News, tips, partners, and perspectives for Oracle’s virtualization offerings

Oracle VM Performance and Tuning - Part 4

Jeff Savit
Product Management Senior Manager
The previous article in this series described goals for virtual machines in the cloud, and CPU and memory recommendations to help achieve them. This article will go into more detail for Oracle VM Server for x86 CPU and memory management:

Quick review

An extremely brief review on Oracle VM Server for x86 resource usage and architecture:
CPU CPUs can be shared, oversubscribed, and timesliced using a share-based scheduler.
CPUs can be allocated cores (or CPU threads if hyperthreading is enabled.)
The number of virtual CPUs in a domain can be changed while the domain is running.
Memory Memory is dedicated to each domain, there is no over-subscription. The hypervisor attempts to assign a VM's memory to a single NUMA node, and has CPU affinity rules to try to keep a VM's virtual CPUs near its memory for local latency.

Oracle VM does not over-subscribe memory because that can unpredictably harm virtual machine performance. Guest VMs have poor locality of reference so are not good candidates for normal page replacement, and nesting guest operating systems that oversubscribe under a hypervisor that oversubscribes can lead to pathological (albeit interesting) performance problems and double-paging.

Domain types Guest VMs (domains) may be hardware virtualization (HVM), paravirtualized (PV) or hardware virtualized with PV device drivers.


In addition, a privileged domain "dom0" is used for system control and to map guest VMs ("domU") virtual I/O onto physical devices.
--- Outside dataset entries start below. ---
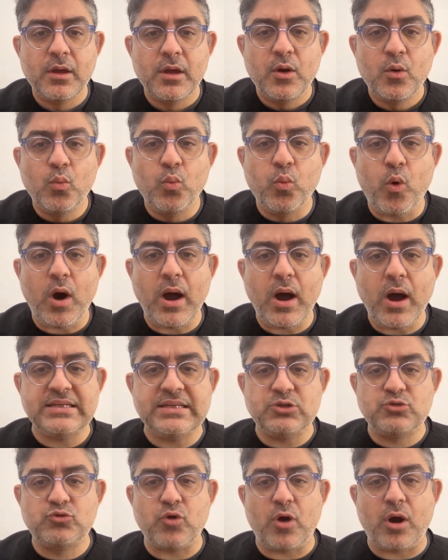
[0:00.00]
Why
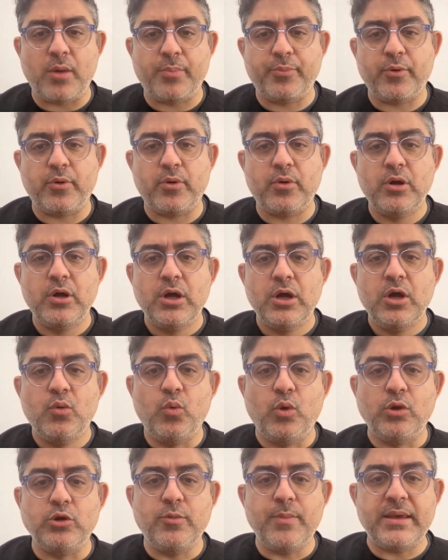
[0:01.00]
did it drop her?
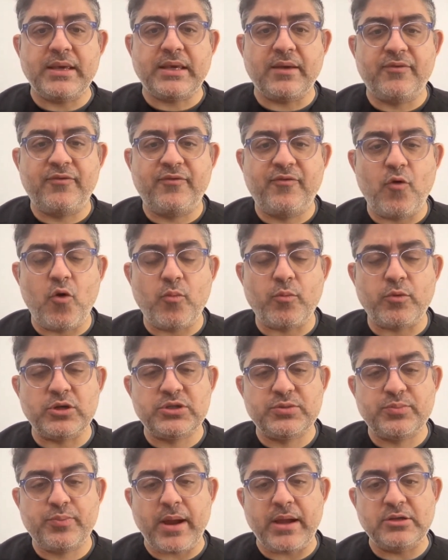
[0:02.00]
will you make a foam or
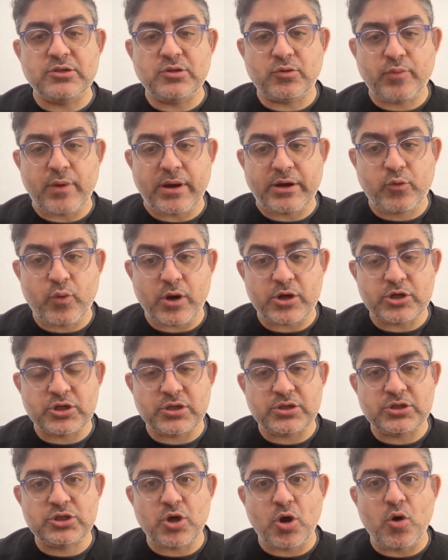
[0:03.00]
spray? It's a great
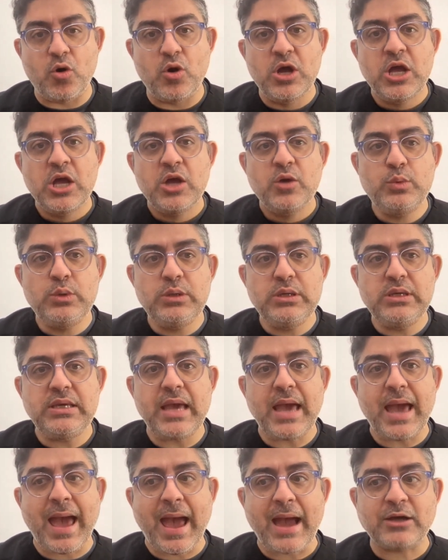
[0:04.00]
question. So
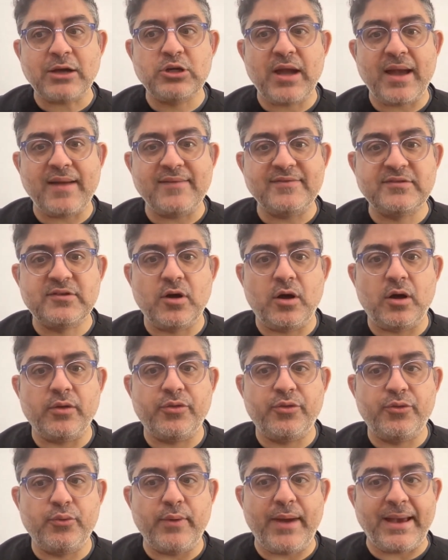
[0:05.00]
we actually have
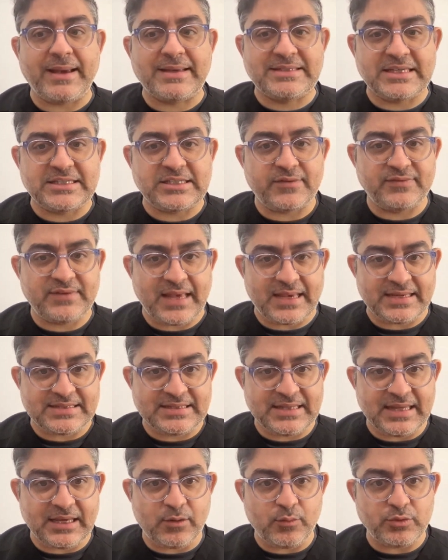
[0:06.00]
gone through extensive
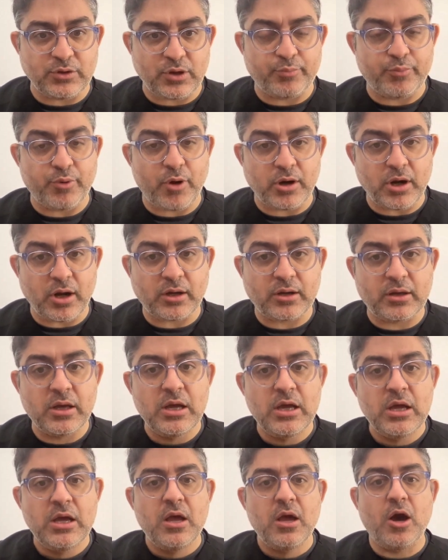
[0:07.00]
testing with our product.
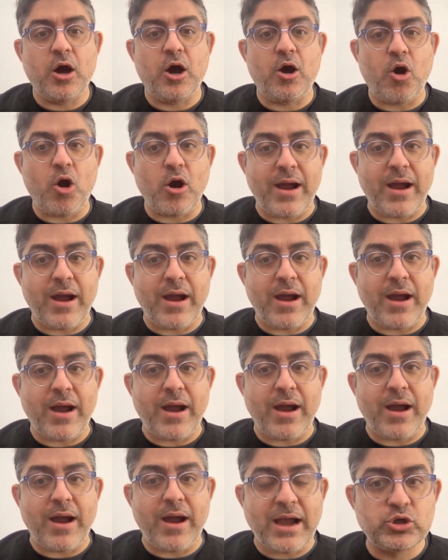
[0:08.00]
Uh, our
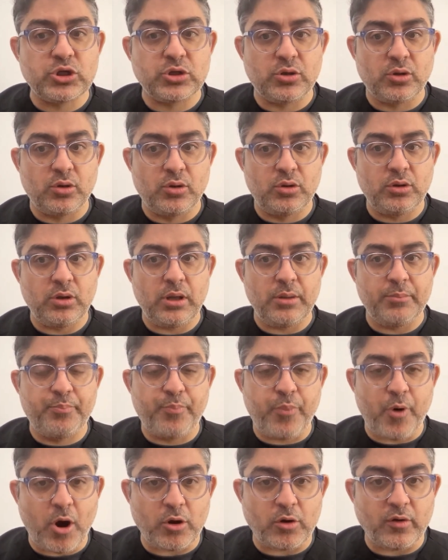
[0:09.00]
actually our original
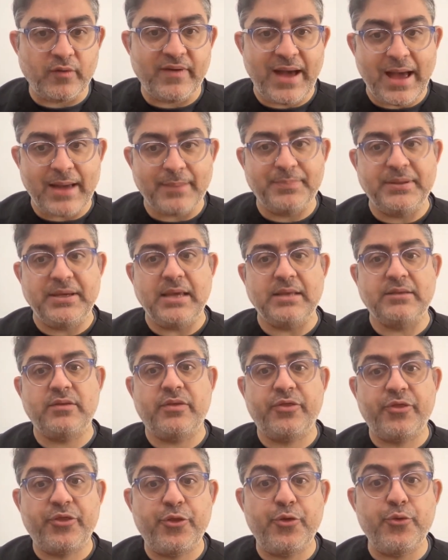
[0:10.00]
bottle of Happy
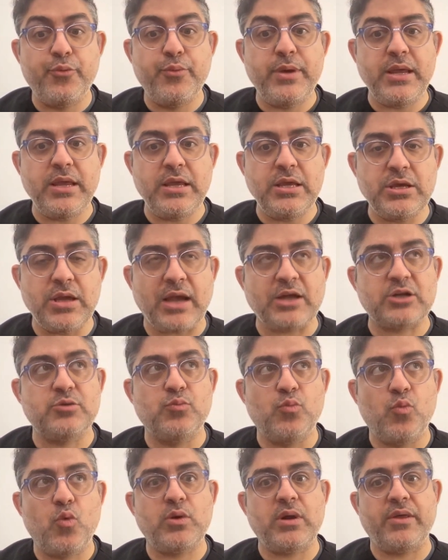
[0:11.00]
Head, three
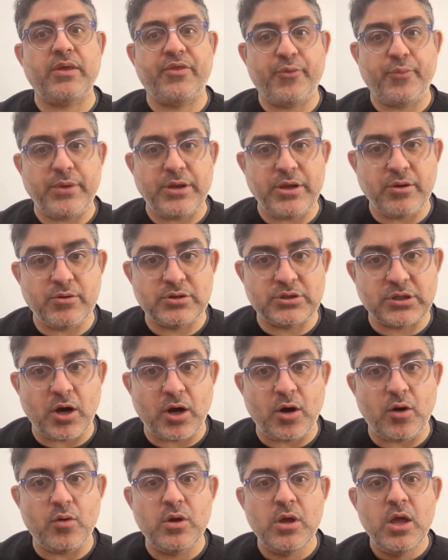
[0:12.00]
actually more than three years
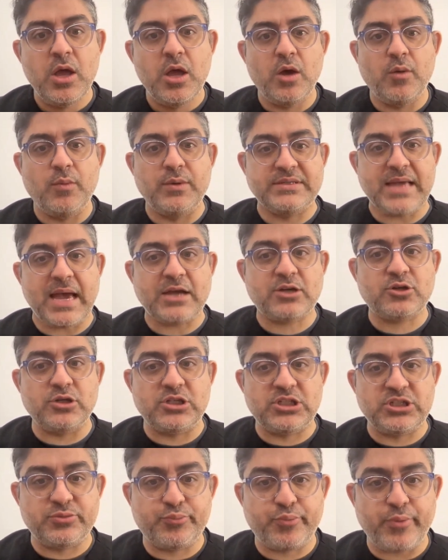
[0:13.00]
ago, it was actually
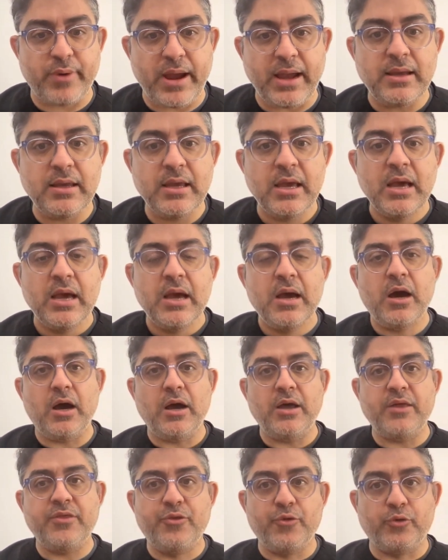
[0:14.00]
a spray.
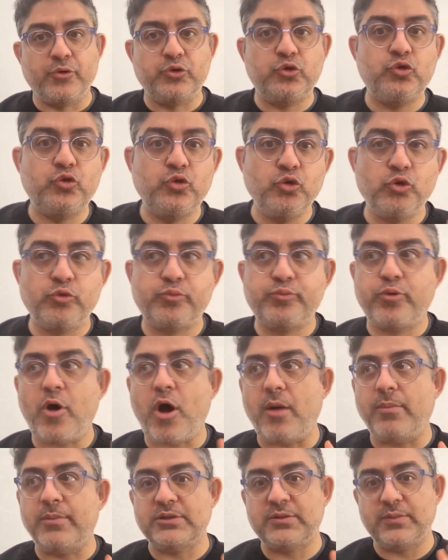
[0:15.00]
Uh, there are two
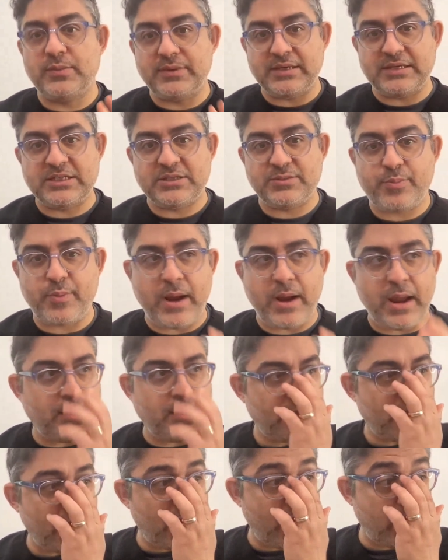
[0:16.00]
problems with the
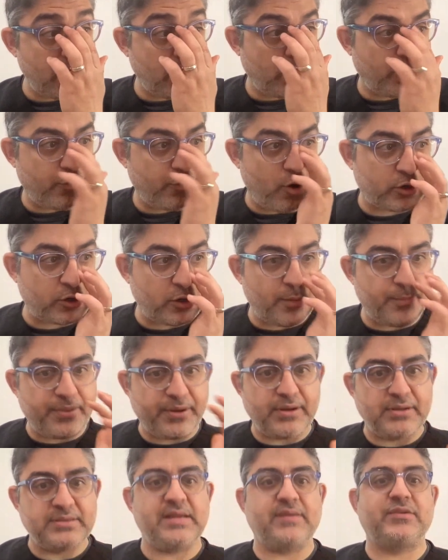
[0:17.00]
spray. I know our
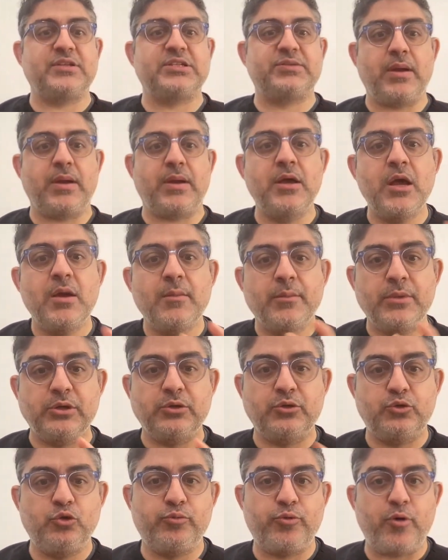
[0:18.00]
competitors have the spray, but
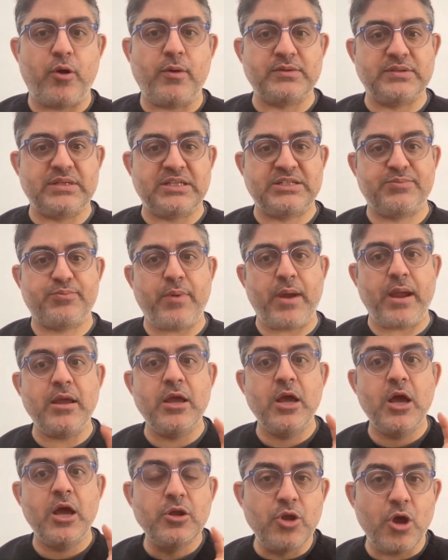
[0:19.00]
the two problems with the spray.
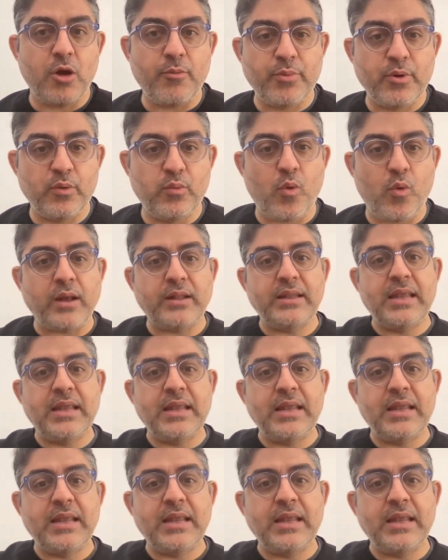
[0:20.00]
Number one,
It is essential to make sure that dom0 performs well, as all guest I/O is processed by dom0.

Optimizing CPU and memory on Oracle VM Server for x86

The most important tuning actions are to control allocation of virtual CPUs to physical ones. As mentioned in the previous article, giving a domain too many CPUs can harm performance by increasing NUMA latency or increasing multiprocessor overhead like lock management.  EDIT: nice write up from ACM Queue at http://queue.acm.org/detail.cfm?id=2852078

Similarly, giving a domain too much memory can cause NUMA latency if the memory straddles sockets. Since the number of VMs is limited by the number we fit in memory, overallocating VM memory reduces the density of guests that can be running.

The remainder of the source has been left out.